Exercise objective: Reproduce all of the data below without alteration; exclude every picture.

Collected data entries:
######

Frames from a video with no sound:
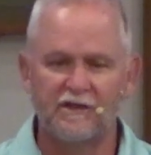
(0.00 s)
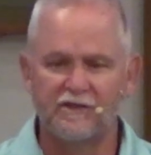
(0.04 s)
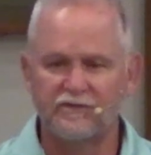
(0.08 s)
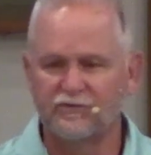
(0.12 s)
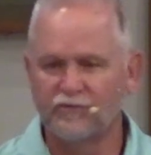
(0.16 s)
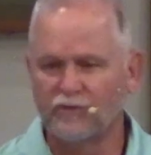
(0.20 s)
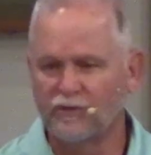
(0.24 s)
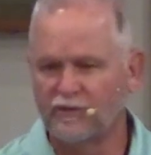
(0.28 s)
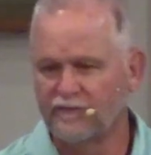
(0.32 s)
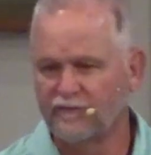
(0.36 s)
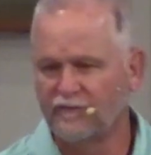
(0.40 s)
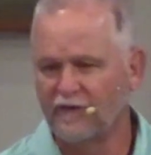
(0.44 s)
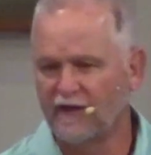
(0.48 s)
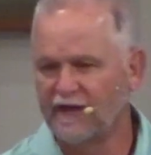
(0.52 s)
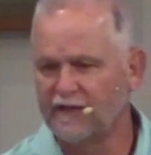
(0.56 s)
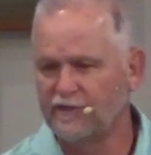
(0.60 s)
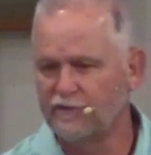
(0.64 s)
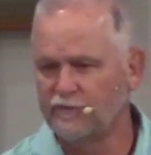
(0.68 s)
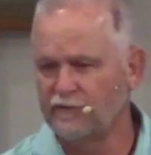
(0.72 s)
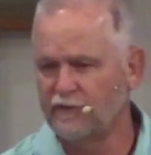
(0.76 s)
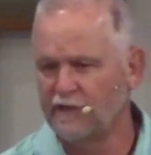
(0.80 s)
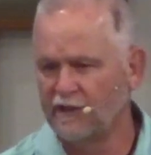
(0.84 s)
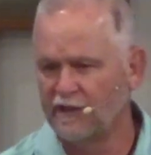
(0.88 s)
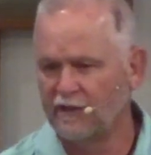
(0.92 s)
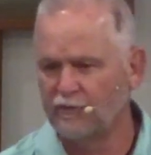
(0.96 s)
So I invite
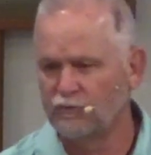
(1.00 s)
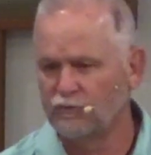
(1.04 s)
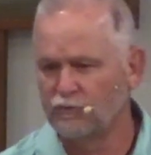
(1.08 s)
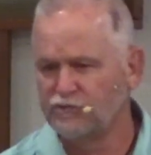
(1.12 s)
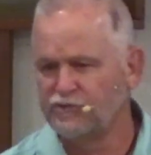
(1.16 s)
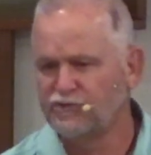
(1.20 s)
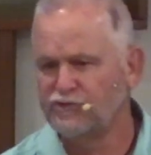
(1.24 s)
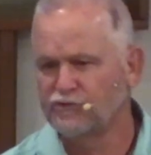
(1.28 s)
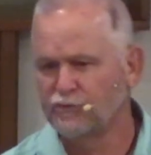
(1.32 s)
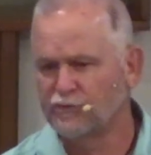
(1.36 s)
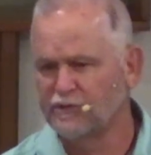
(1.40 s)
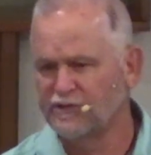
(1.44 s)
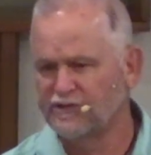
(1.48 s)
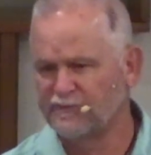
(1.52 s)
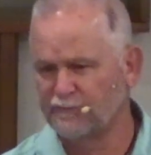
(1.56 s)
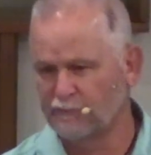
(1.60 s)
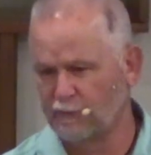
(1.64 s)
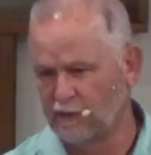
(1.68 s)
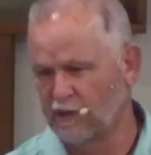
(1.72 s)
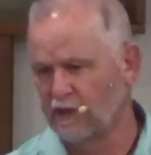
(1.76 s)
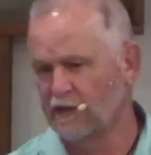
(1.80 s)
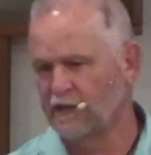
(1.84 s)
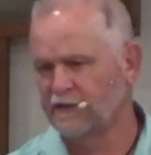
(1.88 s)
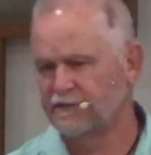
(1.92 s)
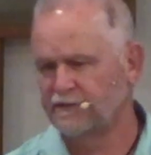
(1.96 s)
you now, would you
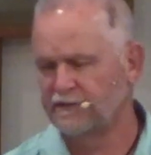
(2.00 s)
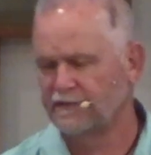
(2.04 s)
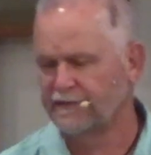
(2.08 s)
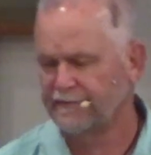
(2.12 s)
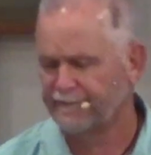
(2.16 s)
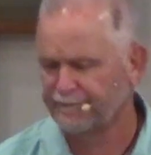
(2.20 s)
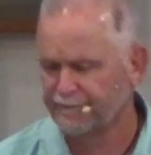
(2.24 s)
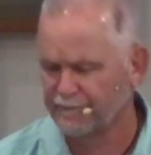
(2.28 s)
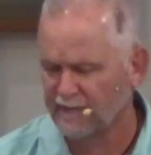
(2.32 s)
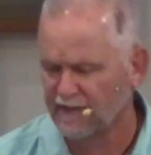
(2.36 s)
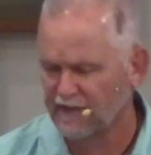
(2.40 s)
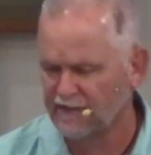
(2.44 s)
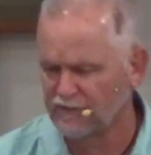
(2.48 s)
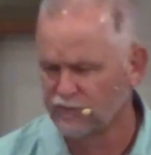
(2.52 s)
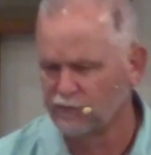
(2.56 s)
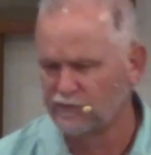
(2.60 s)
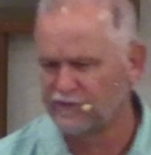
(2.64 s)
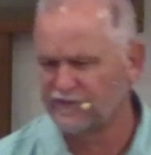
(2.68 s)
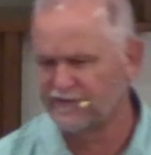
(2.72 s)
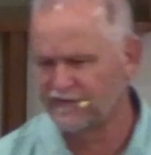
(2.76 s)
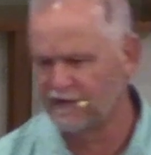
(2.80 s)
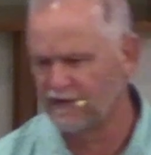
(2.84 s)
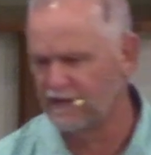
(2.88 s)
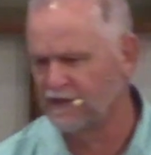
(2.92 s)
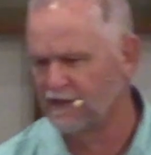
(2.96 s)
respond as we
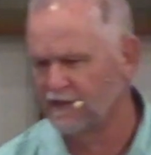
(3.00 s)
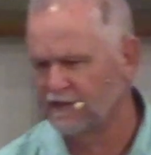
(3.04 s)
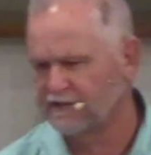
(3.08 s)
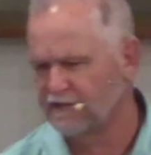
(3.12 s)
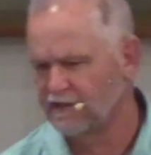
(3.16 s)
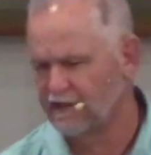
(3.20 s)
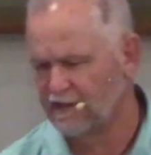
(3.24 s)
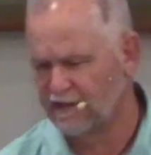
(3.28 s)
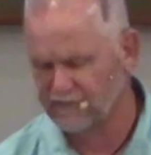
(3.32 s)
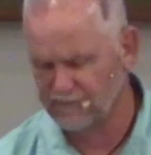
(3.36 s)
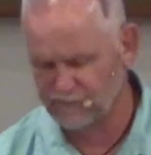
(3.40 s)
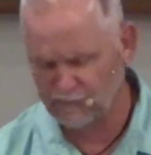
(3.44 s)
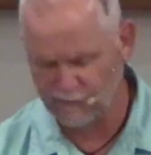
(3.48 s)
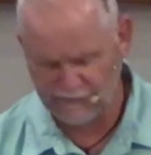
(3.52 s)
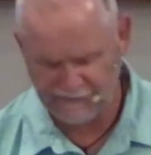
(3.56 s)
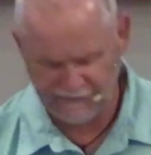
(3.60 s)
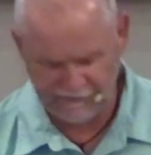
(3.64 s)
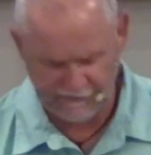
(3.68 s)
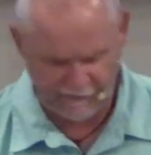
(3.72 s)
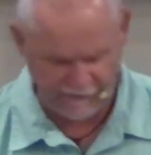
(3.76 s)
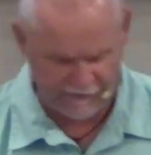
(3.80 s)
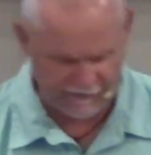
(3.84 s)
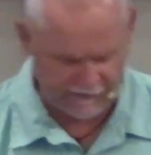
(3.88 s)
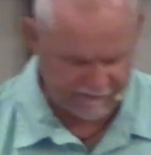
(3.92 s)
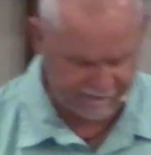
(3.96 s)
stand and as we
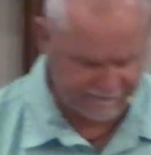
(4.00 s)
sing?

######

Written response:
Frames from a video with no sound:
(0.00 s)
(0.04 s)
(0.08 s)
(0.12 s)
(0.16 s)
(0.20 s)
(0.24 s)
(0.28 s)
(0.32 s)
(0.36 s)
(0.40 s)
(0.44 s)
(0.48 s)
(0.52 s)
(0.56 s)
(0.60 s)
(0.64 s)
(0.68 s)
(0.72 s)
(0.76 s)
(0.80 s)
(0.84 s)
(0.88 s)
(0.92 s)
(0.96 s)
So I invite
(1.00 s)
(1.04 s)
(1.08 s)
(1.12 s)
(1.16 s)
(1.20 s)
(1.24 s)
(1.28 s)
(1.32 s)
(1.36 s)
(1.40 s)
(1.44 s)
(1.48 s)
(1.52 s)
(1.56 s)
(1.60 s)
(1.64 s)
(1.68 s)
(1.72 s)
(1.76 s)
(1.80 s)
(1.84 s)
(1.88 s)
(1.92 s)
(1.96 s)
you now, would you
(2.00 s)
(2.04 s)
(2.08 s)
(2.12 s)
(2.16 s)
(2.20 s)
(2.24 s)
(2.28 s)
(2.32 s)
(2.36 s)
(2.40 s)
(2.44 s)
(2.48 s)
(2.52 s)
(2.56 s)
(2.60 s)
(2.64 s)
(2.68 s)
(2.72 s)
(2.76 s)
(2.80 s)
(2.84 s)
(2.88 s)
(2.92 s)
(2.96 s)
respond as we
(3.00 s)
(3.04 s)
(3.08 s)
(3.12 s)
(3.16 s)
(3.20 s)
(3.24 s)
(3.28 s)
(3.32 s)
(3.36 s)
(3.40 s)
(3.44 s)
(3.48 s)
(3.52 s)
(3.56 s)
(3.60 s)
(3.64 s)
(3.68 s)
(3.72 s)
(3.76 s)
(3.80 s)
(3.84 s)
(3.88 s)
(3.92 s)
(3.96 s)
stand and as we
(4.00 s)
sing?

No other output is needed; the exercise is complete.